◆ ACTIVITY
Across the entries that follow, count the lines with the string "Silent" and reply with that count alone.

[THE DATA Boundary: Start]

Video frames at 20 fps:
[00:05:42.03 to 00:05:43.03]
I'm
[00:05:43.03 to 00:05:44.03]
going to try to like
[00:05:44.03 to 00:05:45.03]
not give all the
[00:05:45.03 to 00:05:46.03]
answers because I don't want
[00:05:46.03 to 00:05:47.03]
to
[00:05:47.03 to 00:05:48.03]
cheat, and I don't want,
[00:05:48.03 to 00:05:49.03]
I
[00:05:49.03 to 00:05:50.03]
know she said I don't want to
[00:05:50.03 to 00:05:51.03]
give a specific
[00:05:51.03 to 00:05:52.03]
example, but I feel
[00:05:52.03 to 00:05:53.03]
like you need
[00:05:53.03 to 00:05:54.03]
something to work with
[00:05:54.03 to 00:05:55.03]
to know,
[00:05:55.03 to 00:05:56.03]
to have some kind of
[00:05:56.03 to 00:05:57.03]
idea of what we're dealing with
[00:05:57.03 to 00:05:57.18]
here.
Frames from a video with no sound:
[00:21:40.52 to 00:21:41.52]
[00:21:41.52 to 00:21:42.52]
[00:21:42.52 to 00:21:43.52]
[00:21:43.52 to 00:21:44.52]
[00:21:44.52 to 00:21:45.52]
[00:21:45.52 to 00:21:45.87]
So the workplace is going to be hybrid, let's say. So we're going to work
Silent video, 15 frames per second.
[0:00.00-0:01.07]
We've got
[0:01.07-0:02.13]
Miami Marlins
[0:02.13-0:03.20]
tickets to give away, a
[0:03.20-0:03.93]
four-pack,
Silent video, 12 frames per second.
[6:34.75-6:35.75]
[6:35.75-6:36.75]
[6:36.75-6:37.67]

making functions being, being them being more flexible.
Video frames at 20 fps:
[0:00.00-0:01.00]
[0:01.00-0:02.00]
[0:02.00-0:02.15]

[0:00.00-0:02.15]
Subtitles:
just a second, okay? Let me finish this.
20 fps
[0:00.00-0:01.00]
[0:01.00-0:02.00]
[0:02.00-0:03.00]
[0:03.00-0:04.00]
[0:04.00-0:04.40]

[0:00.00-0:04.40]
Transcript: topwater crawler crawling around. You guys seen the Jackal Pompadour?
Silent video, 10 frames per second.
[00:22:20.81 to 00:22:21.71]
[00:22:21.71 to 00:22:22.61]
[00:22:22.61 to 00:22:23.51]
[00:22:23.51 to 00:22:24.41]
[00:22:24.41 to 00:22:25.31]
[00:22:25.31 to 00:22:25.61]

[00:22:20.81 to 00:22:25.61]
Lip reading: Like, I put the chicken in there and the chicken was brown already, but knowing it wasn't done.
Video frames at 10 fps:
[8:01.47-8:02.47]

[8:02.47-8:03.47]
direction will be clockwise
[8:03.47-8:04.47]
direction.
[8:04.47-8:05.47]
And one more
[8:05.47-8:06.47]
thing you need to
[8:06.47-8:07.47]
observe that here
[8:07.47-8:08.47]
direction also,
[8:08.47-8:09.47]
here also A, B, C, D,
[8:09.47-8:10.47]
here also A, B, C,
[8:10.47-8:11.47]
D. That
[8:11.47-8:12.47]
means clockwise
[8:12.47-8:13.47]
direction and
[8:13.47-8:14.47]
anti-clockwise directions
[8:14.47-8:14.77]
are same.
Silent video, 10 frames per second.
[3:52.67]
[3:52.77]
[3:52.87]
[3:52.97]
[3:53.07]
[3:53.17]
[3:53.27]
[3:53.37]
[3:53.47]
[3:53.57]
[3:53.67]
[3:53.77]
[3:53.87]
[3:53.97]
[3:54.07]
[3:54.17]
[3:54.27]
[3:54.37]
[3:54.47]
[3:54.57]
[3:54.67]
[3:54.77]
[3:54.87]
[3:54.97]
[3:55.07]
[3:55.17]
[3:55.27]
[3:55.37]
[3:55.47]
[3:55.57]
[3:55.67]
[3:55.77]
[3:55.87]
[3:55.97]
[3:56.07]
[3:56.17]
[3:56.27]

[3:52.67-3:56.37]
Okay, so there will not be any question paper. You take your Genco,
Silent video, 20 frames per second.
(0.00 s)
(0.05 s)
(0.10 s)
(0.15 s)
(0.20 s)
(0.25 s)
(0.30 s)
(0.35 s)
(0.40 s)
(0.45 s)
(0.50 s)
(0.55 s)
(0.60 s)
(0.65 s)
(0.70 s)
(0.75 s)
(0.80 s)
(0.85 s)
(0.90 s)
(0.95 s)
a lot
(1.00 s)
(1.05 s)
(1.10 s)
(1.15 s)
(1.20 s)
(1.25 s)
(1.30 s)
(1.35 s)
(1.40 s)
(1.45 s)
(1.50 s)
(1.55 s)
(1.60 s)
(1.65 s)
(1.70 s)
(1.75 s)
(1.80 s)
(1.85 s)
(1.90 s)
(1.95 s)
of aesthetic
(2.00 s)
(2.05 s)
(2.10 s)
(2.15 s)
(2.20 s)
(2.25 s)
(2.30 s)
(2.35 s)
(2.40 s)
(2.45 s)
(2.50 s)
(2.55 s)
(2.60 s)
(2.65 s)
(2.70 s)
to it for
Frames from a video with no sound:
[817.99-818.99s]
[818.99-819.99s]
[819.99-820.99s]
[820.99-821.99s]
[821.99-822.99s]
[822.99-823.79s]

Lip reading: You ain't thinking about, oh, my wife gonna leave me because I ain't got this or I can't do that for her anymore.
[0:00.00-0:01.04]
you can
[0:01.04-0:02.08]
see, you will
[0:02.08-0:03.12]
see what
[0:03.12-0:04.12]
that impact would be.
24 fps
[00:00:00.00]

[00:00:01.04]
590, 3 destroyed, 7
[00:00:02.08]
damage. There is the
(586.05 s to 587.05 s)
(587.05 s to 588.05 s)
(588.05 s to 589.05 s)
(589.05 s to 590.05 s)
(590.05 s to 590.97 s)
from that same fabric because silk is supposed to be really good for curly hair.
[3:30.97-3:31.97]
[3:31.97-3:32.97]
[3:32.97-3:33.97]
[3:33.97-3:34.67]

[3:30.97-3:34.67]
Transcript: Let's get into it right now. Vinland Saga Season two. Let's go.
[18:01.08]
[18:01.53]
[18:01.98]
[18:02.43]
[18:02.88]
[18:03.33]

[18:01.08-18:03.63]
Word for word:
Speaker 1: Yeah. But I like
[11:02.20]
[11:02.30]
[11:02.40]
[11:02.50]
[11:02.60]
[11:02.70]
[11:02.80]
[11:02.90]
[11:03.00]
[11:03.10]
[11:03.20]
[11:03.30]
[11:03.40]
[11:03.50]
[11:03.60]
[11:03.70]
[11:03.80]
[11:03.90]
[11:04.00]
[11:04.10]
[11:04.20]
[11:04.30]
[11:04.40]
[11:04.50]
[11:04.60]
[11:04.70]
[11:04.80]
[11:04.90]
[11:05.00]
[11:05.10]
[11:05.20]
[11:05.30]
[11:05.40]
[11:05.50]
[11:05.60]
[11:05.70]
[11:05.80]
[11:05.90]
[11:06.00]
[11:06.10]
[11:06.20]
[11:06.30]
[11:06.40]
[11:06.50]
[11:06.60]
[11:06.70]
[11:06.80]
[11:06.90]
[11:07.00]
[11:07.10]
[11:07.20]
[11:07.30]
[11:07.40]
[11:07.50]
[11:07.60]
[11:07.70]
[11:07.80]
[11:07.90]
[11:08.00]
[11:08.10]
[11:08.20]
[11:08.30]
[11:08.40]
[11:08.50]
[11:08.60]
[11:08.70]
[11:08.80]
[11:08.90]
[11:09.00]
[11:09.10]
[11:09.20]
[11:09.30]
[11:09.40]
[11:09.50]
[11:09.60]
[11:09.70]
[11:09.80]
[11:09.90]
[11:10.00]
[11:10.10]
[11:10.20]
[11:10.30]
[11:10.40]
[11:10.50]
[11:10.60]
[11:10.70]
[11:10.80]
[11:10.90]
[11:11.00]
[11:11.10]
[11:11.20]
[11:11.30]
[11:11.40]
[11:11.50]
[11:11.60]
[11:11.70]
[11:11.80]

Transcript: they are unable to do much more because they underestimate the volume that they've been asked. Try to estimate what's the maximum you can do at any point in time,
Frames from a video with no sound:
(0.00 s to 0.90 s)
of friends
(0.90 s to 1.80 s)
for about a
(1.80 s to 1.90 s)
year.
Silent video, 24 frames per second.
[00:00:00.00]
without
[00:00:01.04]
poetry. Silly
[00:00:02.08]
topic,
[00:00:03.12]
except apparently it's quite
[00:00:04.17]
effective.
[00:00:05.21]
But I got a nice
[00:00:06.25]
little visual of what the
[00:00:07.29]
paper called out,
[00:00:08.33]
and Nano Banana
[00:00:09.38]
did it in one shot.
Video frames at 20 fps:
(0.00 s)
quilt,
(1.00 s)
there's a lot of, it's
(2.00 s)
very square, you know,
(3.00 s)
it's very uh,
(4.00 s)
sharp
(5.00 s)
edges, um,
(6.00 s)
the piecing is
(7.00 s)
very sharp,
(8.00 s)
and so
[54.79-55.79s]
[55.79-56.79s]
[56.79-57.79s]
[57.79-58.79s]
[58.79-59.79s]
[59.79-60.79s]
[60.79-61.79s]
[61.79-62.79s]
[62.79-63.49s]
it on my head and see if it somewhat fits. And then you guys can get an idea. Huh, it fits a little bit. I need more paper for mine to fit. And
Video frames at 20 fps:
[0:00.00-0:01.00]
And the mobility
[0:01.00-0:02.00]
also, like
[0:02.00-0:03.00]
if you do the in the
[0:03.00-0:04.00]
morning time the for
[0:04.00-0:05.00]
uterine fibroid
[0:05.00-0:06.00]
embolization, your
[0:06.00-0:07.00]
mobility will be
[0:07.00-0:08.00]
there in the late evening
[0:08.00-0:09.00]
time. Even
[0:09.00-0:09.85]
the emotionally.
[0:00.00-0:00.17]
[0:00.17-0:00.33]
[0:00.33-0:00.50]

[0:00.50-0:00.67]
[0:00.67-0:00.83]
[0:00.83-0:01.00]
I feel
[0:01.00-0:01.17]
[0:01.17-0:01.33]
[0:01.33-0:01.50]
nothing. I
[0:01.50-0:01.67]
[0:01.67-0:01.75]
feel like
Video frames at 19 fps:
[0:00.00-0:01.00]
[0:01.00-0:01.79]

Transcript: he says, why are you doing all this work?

[THE DATA Boundary: End]

◆ FINISHED TASK
6